>>>>

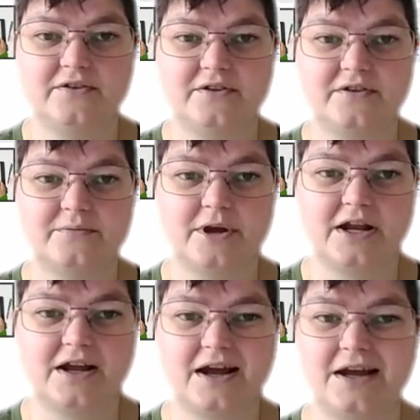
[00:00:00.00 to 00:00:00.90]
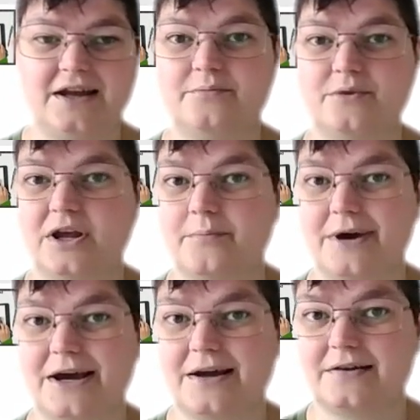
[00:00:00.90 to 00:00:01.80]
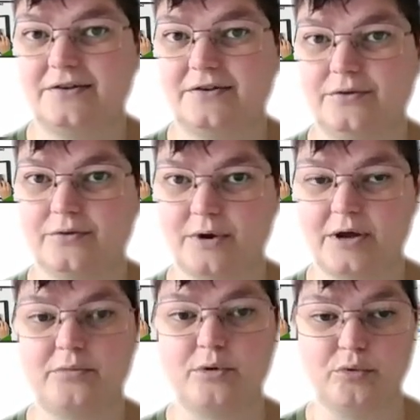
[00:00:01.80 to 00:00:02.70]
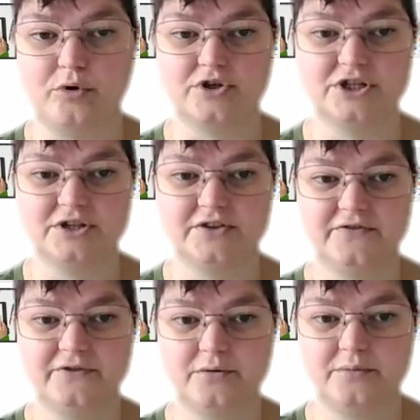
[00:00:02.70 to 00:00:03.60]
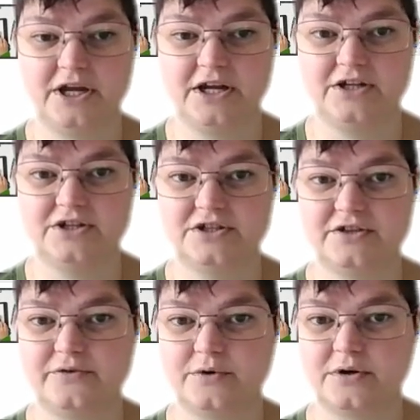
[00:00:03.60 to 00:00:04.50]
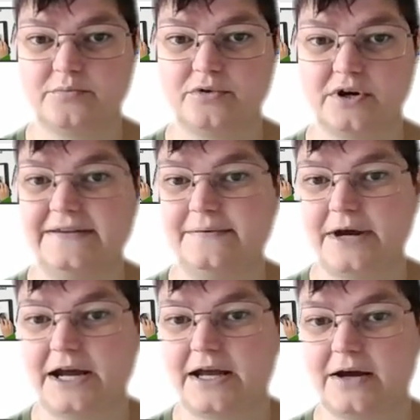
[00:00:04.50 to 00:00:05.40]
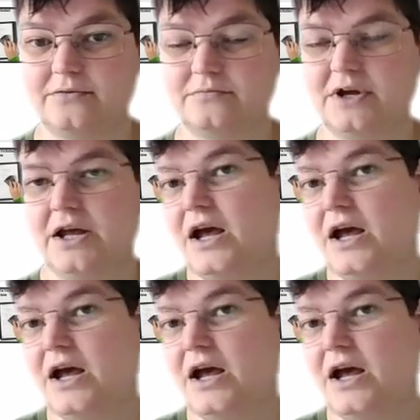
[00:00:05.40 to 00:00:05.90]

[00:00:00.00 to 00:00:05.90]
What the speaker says: so this might kind of bring it back to the right proportions for a page if you were going to print it back out.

<<<<

WHAT IS BEING ASKED: Reproduce exactly and only the lines from the one with "[00:00:03.60 to 00:00:04.50]" through the final line of the records above, inclusive. Pictures must be left out.

RESPONSE TO THIS TASK:
[00:00:03.60 to 00:00:04.50]
[00:00:04.50 to 00:00:05.40]
[00:00:05.40 to 00:00:05.90]

[00:00:00.00 to 00:00:05.90]
What the speaker says: so this might kind of bring it back to the right proportions for a page if you were going to print it back out.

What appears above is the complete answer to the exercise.